Neale Prior and Daniel NewellThe West Australian Wednesday, 23 May 2018 1:30PM
With a mammoth and ever-increasing cash pile there is no good reason for Australia’s richest person, and the 85th-ish richest person walking the planet, not to be pretty relaxed.
If Gina Rinehart appears more laid-back than usual it is probably because a few months ago she was able to tell the world her Roy Hill iron ore mine had started making money.
Lots and lots and lots of money — which is how she made Bloomberg’s Robin Hood Index.
Published earlier this year, the annual index shows how many days the richest person of each country could hypothetically keep their governments running.
With the Federal Government burning through $1.494 billion a day just to keep the lights on, Bloomberg estimates Mrs Rinehart’s $16 billion net worth could keep things in Australia ticking over for 11 days.
The world’s richest person, Amazon founder Jeff Bezos, could use his $99 billion to run the US for five days.
Cyprus’ John Fredriksen could run his country for 441 days with his $10.4 billion but China’s Jack Ma would have spent his $45.5 billion in just four days.
The problem is Mrs Rinehart might not have the cash on hand to bail out Australia, which would have to hope Rio Tinto and Hancock Prospecting keep sending shiploads of iron ore to Asia.
At least 90 per cent of Mrs Rinehart’s wealth is tied up in her Roy Hill and Hope Downs iron ore joint venture, and in her family’s right to royalties from most of Rio Tinto’s Pilbara iron ore operations.
The guess of the crew behind WA’s Rich List is that Australia would have to get by on $6 million less a day if it was to tap into Mrs Rinehart’s cash-flow.

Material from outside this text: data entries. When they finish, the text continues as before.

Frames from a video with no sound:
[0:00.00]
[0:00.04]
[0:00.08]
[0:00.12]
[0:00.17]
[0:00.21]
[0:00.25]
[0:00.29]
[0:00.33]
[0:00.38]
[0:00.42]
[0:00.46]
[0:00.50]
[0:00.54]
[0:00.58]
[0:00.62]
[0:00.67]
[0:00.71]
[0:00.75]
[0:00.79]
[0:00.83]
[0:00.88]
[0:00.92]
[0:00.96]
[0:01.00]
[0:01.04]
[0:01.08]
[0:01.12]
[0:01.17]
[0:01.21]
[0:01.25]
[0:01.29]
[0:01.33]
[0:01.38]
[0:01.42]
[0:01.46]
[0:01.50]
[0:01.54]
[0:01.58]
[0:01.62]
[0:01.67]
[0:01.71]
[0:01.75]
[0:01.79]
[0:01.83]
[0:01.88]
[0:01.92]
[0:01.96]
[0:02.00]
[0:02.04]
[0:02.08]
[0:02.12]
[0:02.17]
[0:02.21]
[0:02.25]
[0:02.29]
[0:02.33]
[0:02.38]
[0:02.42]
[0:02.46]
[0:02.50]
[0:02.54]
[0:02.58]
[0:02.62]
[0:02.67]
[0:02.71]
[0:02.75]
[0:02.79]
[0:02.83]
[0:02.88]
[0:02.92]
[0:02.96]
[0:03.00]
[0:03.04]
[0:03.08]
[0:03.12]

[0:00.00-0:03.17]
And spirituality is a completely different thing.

This means Australia would have to cut its annual spend by more than 99 per cent a day, meaning Federal Parliament would have to meet by telephone if they had the money to keep going.
Unsurprisingly, Mrs Rinehart again topped this year’s, with our slightly less impressive estimate of a $12.93 billion, still up on last year’s $10.52 billion.

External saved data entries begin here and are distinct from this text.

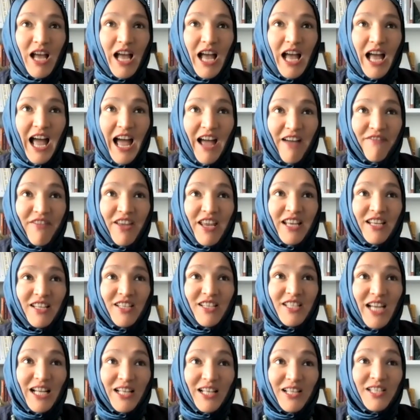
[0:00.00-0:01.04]
having
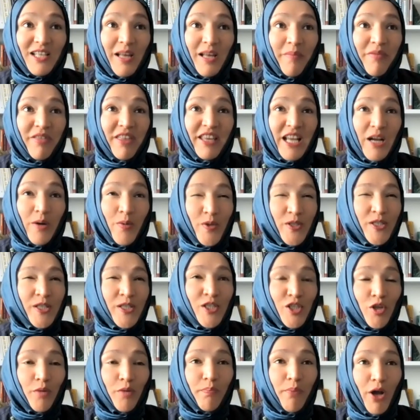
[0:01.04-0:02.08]
done something I wasn't
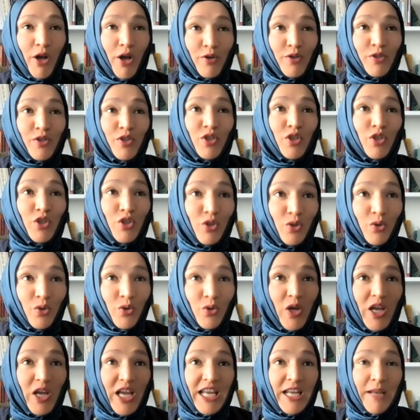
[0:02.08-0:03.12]
supposed to
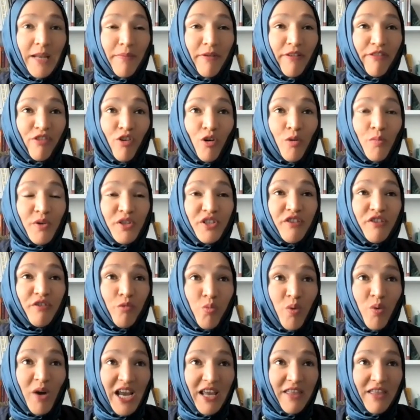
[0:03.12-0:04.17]
do in a performative
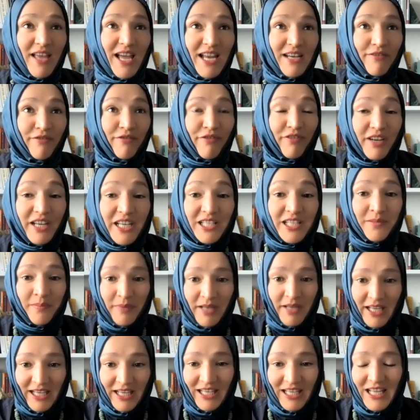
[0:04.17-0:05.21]
way that freed
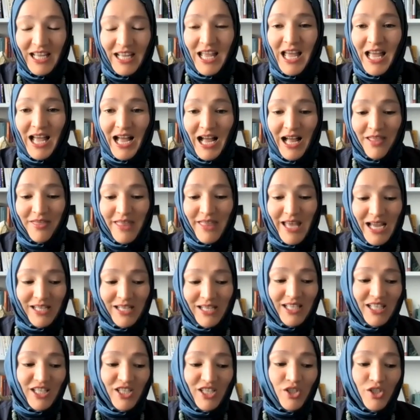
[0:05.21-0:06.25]
me, and that
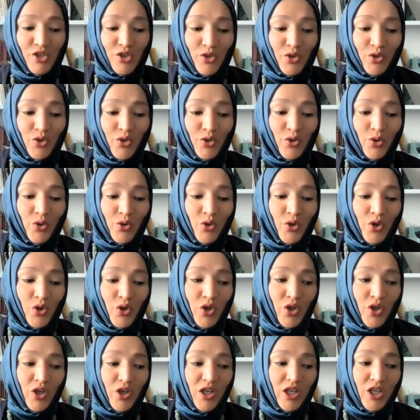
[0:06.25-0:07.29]
is to
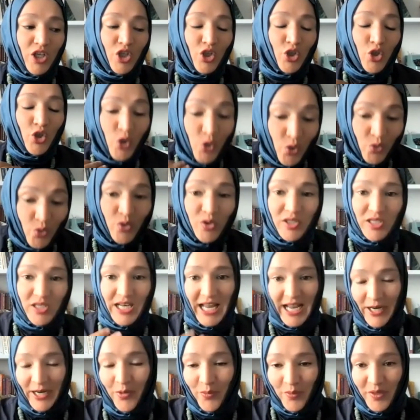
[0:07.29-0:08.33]
use
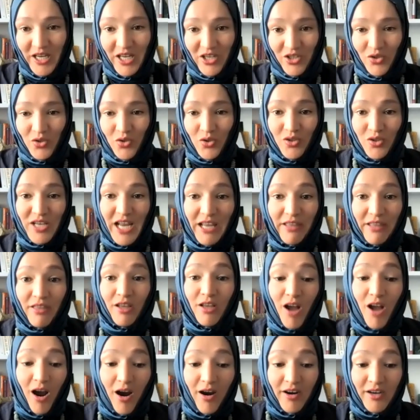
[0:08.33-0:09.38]
language, to take the
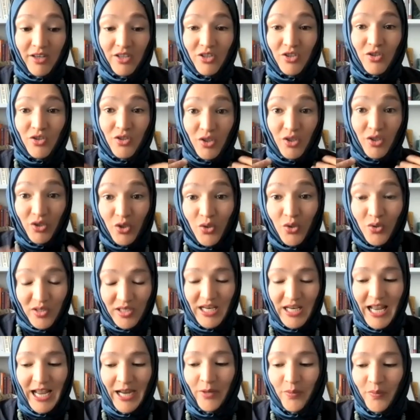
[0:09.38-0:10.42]
courage to use
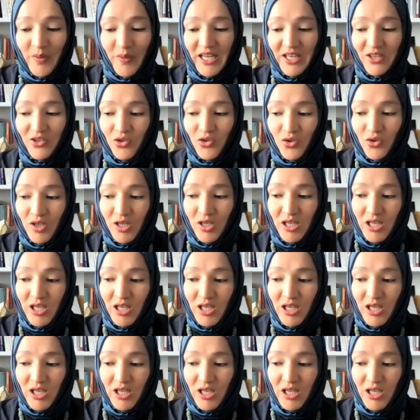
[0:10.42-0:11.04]
language.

The Rich List estimate of Mrs Rinehart’s wealth allocates a quarter of her flagship Hancock Prospecting to her four children.
Production at Roy Hill may have tentatively started production a couple of years earlier but it was not until November 2017 that Roy Hill Holdings celebrated its maiden annual profit and marked the first full year of commercial production from the $US10 billion mine.

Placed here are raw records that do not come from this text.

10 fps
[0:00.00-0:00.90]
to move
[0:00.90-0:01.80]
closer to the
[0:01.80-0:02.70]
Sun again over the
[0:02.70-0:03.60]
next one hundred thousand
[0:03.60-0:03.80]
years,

The bottom-line profit of $523 million vindicated Mrs Rinehart’s decision to go it alone and fulfil her family’s dream of owning its own iron ore mine.
Roy Hill Holdings, 70 per cent of which is owned by Mrs Rinehart’s Hancock Prospecting, recorded sales revenue of $2.3 billion on selling about 33 million tonnes of iron ore for the year. It had achieved its targeted run rate capacity of 55 million tonnes a year.
Four years after painstakingly stitching together funding for the project from Japan’s Marubeni, South Korea’s Posco and China Steel Corporation — and 60 years after her father Lang claimed he had discovered the world’s biggest iron ore deposit — Mrs Rinehart had done it.
She could now turn to other things, such as cows and politics.
A year after buying Australia’s biggest cattle business, S. Kidman and Co, Mrs Rinehart ramped up her exposure to the sector by boosting her Australian herd to serve up more premium steak to discerning customers in China.
On the political front, Mrs Rinehart this year proved she was a chip off the old block when it came to making her thoughts known to MPs. She spent Christmas Day penning a 700-word email to Premier Mark McGowan, blasting him for daring to mess with funding for the Schools of the Air.
The scathing transcript noted that “… the principles of equity and universal access that have underpinned education in Australia for many decades have been abandoned with this shameful decision”.
Mrs Rinehart didn’t limit her activism to parish pump politics. Late last year she called on Australian governments to follow the examples of US President Donald Trump and Indian Prime Minister Narendra Modi in creating a more internationally competitive environment by cutting company taxes and red tape.